■ TO DO: Apart from the pictures, every entry below must be given again exactly.

════

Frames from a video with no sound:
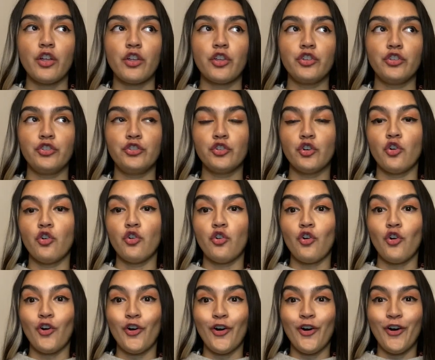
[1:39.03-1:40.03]

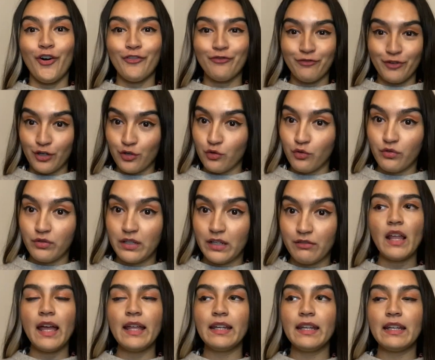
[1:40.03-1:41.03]
you're
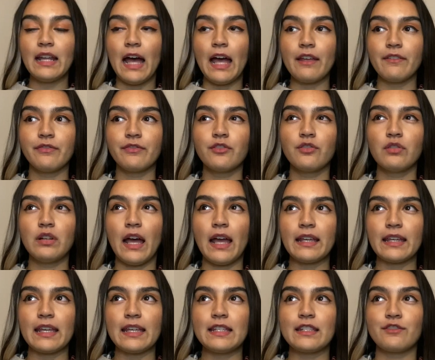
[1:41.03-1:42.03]
recording and then i feel
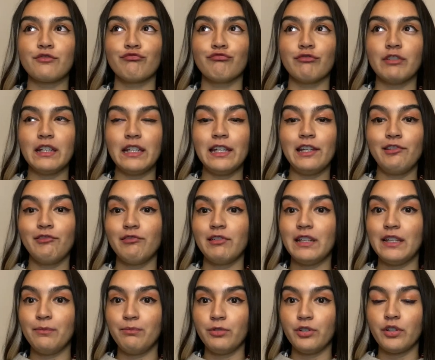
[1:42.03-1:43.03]
like it's really
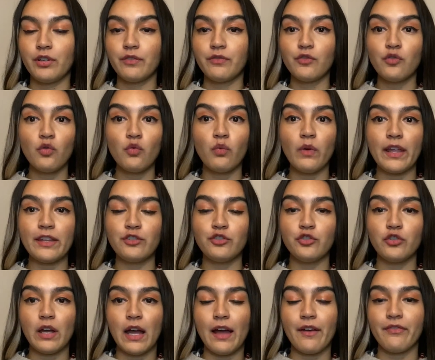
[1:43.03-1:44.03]
really beautiful when
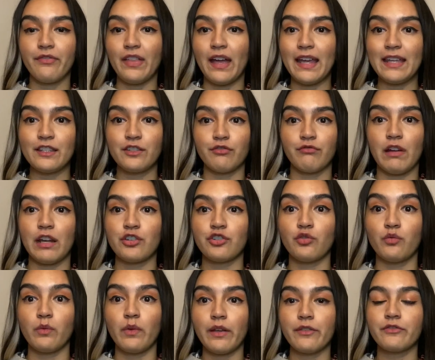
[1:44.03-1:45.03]
you have that
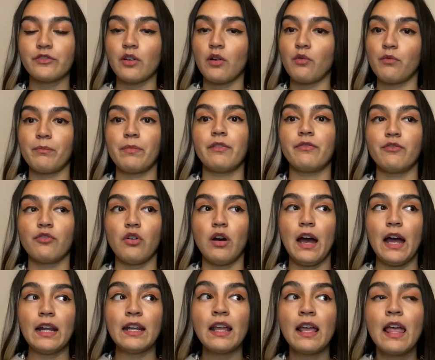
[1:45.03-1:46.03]
interaction with someone
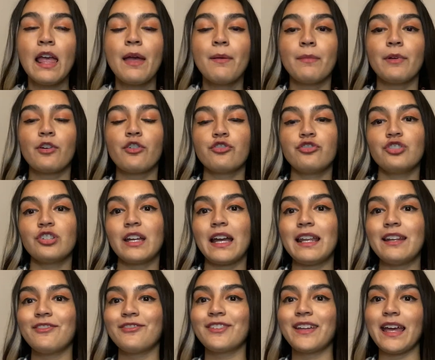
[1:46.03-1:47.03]
beforehand because you
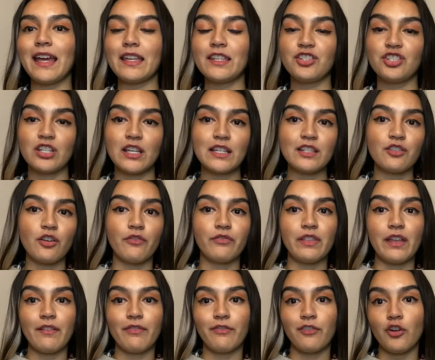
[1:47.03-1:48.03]
kind of get a gist of
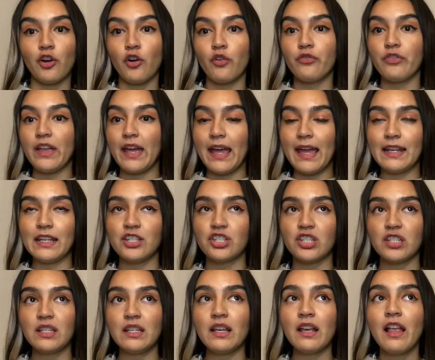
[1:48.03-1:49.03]
their flow their
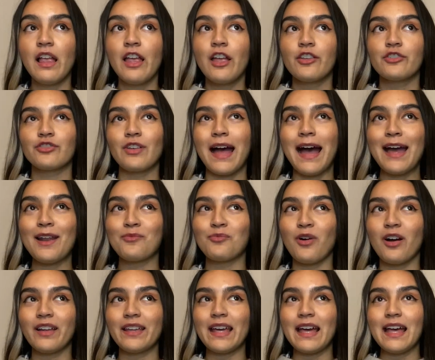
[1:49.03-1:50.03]
energy so i had
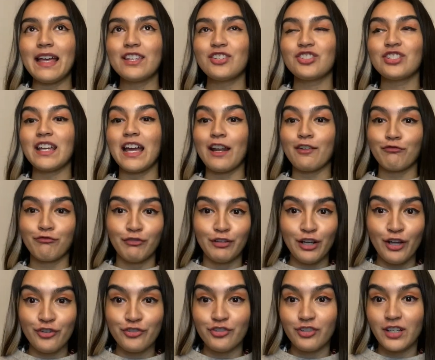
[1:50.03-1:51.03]
one guest she had
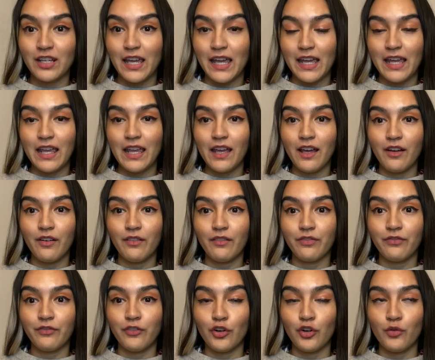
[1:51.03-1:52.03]
300k
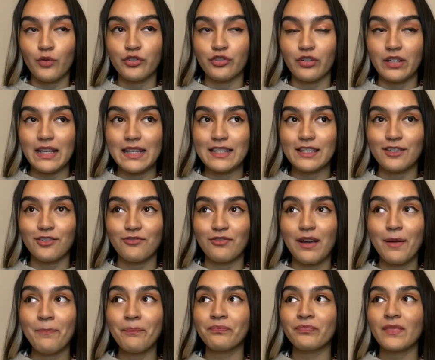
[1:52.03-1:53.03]
followers on
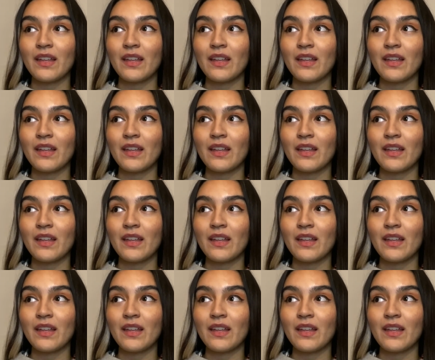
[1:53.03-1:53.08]
instagram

════

■ EXPECTED OUTPUT:
Frames from a video with no sound:
[1:39.03-1:40.03]

[1:40.03-1:41.03]
you're
[1:41.03-1:42.03]
recording and then i feel
[1:42.03-1:43.03]
like it's really
[1:43.03-1:44.03]
really beautiful when
[1:44.03-1:45.03]
you have that
[1:45.03-1:46.03]
interaction with someone
[1:46.03-1:47.03]
beforehand because you
[1:47.03-1:48.03]
kind of get a gist of
[1:48.03-1:49.03]
their flow their
[1:49.03-1:50.03]
energy so i had
[1:50.03-1:51.03]
one guest she had
[1:51.03-1:52.03]
300k
[1:52.03-1:53.03]
followers on
[1:53.03-1:53.08]
instagram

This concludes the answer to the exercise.